Laminopathiesrepresent a rare group of genetic disorders affecting various organs and tissues, including the skin, muscles, adipose tissue, bone, and cardiovascular system. The LMNA gene, the most common pathogenic gene responsible for laminopathies, harbors variants that can lead to diverse clinical phenotypes, such as progeroid syndromes, lipodystrophies, muscular dystrophies, and cardiomyopathies. This report presents a case of a young female patient who presented with prediabetes, secondary amenorrhea, and secondary osteoporosis. A 28-year-old female presented to our clinic with complaints of amenorrhea and decreased bone mineral density. She exhibited pronounced facial abnormalities and underdeveloped secondary sexual characteristics. Laboratory investigations revealed hypergonadotropic hypogonadism, prediabetes and hyperlipidemia. Significant mitral annular calcification was revealed via echocardiography. Genetic analysis revealed a de novo variant in exon 1 of the LMNA gene.

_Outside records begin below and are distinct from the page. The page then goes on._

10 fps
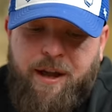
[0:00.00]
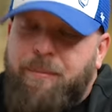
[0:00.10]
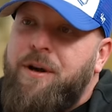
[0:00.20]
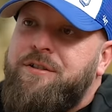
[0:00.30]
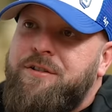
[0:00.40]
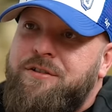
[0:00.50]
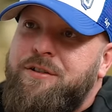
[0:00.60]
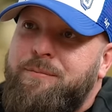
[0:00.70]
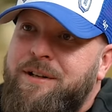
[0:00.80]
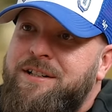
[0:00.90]
That person
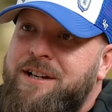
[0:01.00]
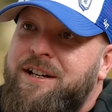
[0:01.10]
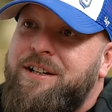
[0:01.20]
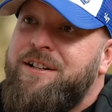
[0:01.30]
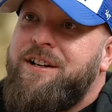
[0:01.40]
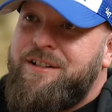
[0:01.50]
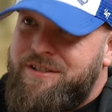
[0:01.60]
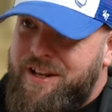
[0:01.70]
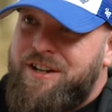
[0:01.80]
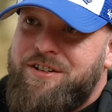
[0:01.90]
should be taken
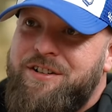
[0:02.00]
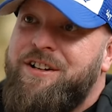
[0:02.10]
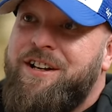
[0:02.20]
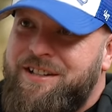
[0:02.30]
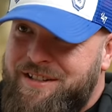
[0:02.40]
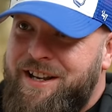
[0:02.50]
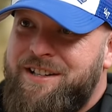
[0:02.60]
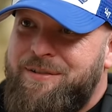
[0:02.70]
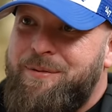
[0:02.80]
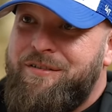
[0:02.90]
and sectioned and
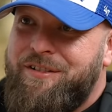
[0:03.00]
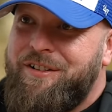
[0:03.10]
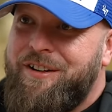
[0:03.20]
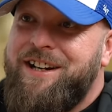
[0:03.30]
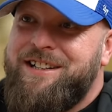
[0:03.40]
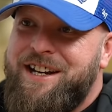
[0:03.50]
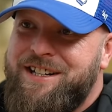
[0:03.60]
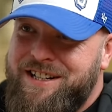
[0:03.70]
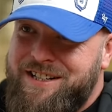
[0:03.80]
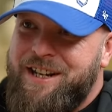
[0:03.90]
assessed whether or not he's
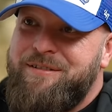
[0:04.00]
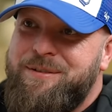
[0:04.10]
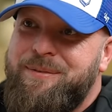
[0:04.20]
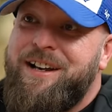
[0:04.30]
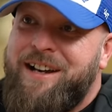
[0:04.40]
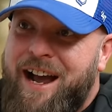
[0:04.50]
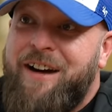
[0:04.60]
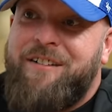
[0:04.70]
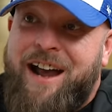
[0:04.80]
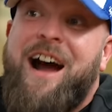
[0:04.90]
actually deemed to be
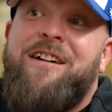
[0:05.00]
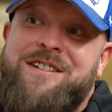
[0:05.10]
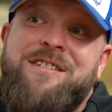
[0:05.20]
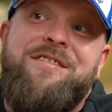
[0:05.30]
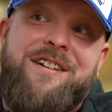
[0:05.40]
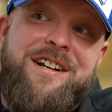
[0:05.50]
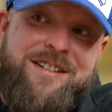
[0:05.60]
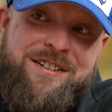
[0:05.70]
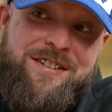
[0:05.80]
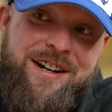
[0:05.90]
allowed out in
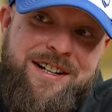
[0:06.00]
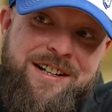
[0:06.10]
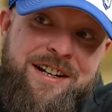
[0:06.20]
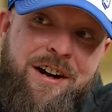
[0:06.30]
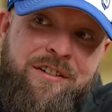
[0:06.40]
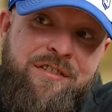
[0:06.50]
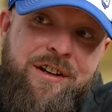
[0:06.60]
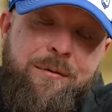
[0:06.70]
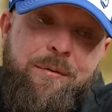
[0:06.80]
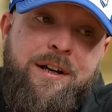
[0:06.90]
fucking society. I
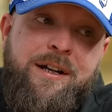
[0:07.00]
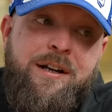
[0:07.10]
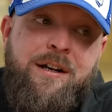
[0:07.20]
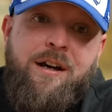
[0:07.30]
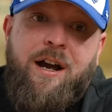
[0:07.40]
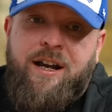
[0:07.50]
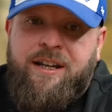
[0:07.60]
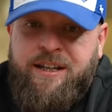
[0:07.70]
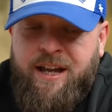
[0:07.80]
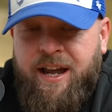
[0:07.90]
think we,
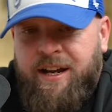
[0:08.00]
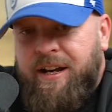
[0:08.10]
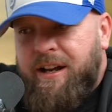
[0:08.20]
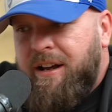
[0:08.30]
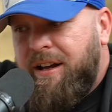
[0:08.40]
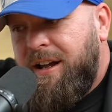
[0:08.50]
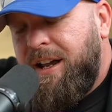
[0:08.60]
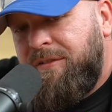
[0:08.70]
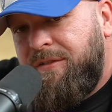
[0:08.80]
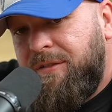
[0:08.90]
again,
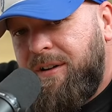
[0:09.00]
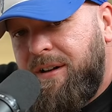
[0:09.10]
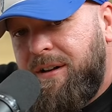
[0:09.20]
ifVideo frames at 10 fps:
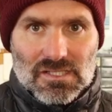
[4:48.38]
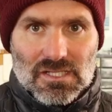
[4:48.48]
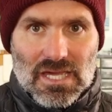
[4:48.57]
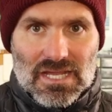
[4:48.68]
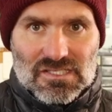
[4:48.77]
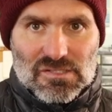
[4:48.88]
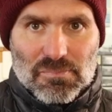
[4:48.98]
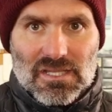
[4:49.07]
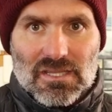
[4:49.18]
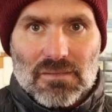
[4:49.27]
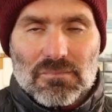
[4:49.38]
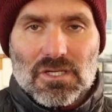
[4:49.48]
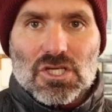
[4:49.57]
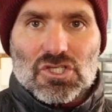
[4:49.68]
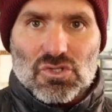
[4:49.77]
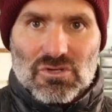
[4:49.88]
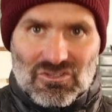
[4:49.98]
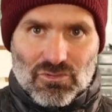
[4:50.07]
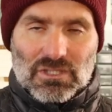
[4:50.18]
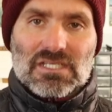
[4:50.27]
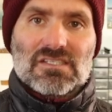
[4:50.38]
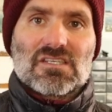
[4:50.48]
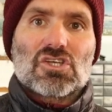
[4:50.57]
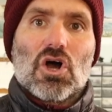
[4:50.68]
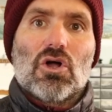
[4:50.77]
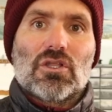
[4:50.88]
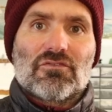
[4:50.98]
and spin them so it releases all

This case reveals a novel laminopathy overlapping with the clinical features of Malouf syndrome while also exhibiting additional progeroid features, representing a distinct laminopathy. Furthermore, unlike previously reported cases with this genotype, it does not correspond to a progeroid syndrome typically associated with LMNA variants. Additionally, this case report is accompanied by a review of the relevant literature.